A growing number of examples seem to suggest that moving computing to Amazon Web Services (AWS) or other hyperscale public cloud platforms isn’t as cost-effective as it’s generally thought to be. Dropbox, Netflix and Basecamp are the best known of many businesses that once ran on AWS but have since returned to datacenters where they manage their own servers and infrastructure. Is the heyday of the hyperscalers over? Or is it simply that they're charging all of us too much for public cloud?
The argument in favour of public cloud computing, advanced by many over the years, myself included, rests on the economies of scale that can be achieved by centralizing compute in a single, shared resource that is made available for consumption as-a-service. Back in 2010, I argued that the whole notion of private cloud was discredited, citing a Microsoft white paper that concluded, among other findings, that:
- A 100,000-server datacenter had an 80% lower total unit cost of ownership (TCO) compared to a 1,000-server datacenter.
- "For organizations with a very small installed base of servers (<100), private clouds are prohibitively expensive compared to public cloud," yielding a 40-fold cost reduction for SMBs.
- For large agencies with an installed base of approximately 1,000 servers, private clouds were feasible but came with a significant cost premium of about 10 times the cost of a public cloud for the same unit of service.
It was a compelling argument back then, and in a series of blog posts at the time I dug further into the advantages of the multi-tenant SaaS model versus the then mainstream practice of installing and running private implementations of client-server applications, aka 'private cloud'. I still stand by the arguments in favor of the SaaS model, in particular the ongoing improvement and innovation that comes from continuous engagement with customers. But does this argument still stand up at the hyperscale Infrastrucuture-as-a-Service (IaaS) layer, in particular for SaaS vendors themselves?
'The scale economics aren't real'
Zoho, a SaaS company with $1+ billion annual recurring revenue, thousands of customers across the globe and over 80 million users, has always spurned the hyperscalers, preferring to run its own datacenters for all but a small subset of local points of presence. Sridhar Vembu, its CEO, says that analyzing the financial reports of other SaaS vendors that use AWS, Microsoft Azure or Google Cloud Platform (GCP) reveals that they typically spend as much as 20-25% of their total revenue on the hyperscalers. Zoho’s own infrastructure costs it half as much. He says:
I don't believe that a lot of the scale economics they sold us is actually real ... We actually save a ton of money not going to AWS today. We know our numbers, we can benchmark with any of the public companies ... We go over [their financials] to know what they're spending on AWS, all of that.
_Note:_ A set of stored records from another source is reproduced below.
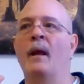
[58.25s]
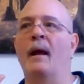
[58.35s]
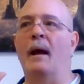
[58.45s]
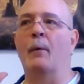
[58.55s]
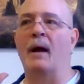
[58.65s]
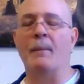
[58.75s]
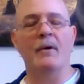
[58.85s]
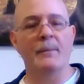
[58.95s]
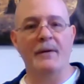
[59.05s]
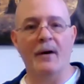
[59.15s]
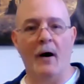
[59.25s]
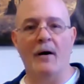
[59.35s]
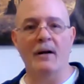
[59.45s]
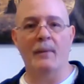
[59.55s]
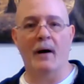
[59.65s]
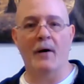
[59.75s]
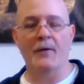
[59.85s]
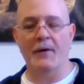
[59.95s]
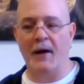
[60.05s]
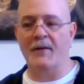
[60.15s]
And what I'm going to be talking about
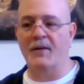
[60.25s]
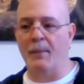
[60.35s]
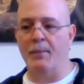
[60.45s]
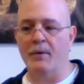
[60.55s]
in the next couple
We benchmarked our numbers, at least 10 percentage points [of revenue] is what we’re saving. And I think I can squeeze another five percent.
Zoho's datacenter spend currently stands at 12-15% of revenue, according to Shailesh Davey, VP of Engineering and a co-founder of the company alongside Sridhar Vembu and two others. Shaving off a further 5%, as Vembu suggests is possible, would bring the figure down to 7-10%, which is at the low end of what SaaS vendors have historically achieved.
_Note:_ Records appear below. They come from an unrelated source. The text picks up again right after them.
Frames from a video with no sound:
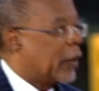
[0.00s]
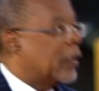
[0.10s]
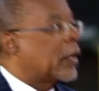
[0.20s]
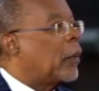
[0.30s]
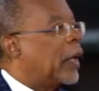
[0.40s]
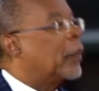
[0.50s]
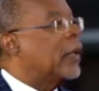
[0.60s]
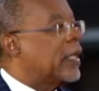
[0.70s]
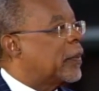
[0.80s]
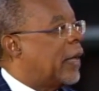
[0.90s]
There were so many
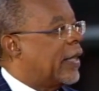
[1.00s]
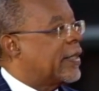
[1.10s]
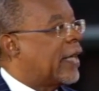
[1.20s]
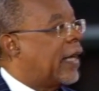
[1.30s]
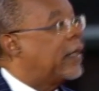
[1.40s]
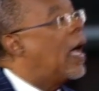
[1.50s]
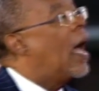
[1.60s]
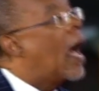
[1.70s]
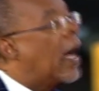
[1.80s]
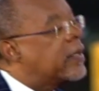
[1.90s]
policemen outside.
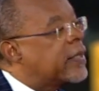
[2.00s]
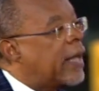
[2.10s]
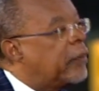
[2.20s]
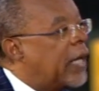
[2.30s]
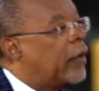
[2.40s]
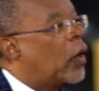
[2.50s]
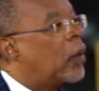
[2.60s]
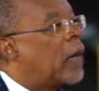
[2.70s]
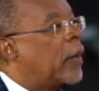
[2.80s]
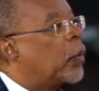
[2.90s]
I stepped out
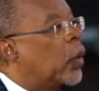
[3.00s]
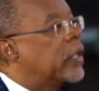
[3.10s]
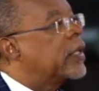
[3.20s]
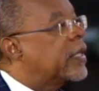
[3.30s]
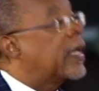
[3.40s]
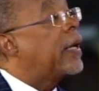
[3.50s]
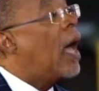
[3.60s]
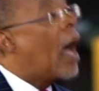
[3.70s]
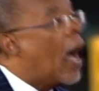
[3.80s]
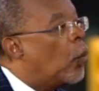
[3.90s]
on my porch and said,
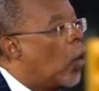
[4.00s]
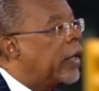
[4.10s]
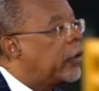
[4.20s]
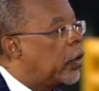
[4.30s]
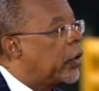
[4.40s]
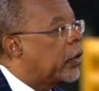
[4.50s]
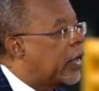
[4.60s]
"I want to know your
Is this simply a reflection of the same economies of scale cited in the Microsoft report, where once a SaaS vendor reaches a certain volume of activity for a specific set of applications, the cost variance with public cloud simply narrows to a rounding error? Or have the economics shifted significantly in the 17 years since Amazon first launched its S3 storage and EC2 Elastic Compute Cloud services? Davey believes it's the latter, and that AWS is reaping a profit bonanza from a market that doesn't think to challenge the conventional wisdom that public cloud costs less than the alternatives. He says he's surprised at the pricing he sees from AWS, Azure and GCP:
I feel somehow there is a lot of pressure on the hyperscalers to maintain that price. Because when we work out the math and look at it — because we do deal with the hyperscalers, there are two or three instances where we use them in a very tactical way — some of it's surprising to me why they are priced so much.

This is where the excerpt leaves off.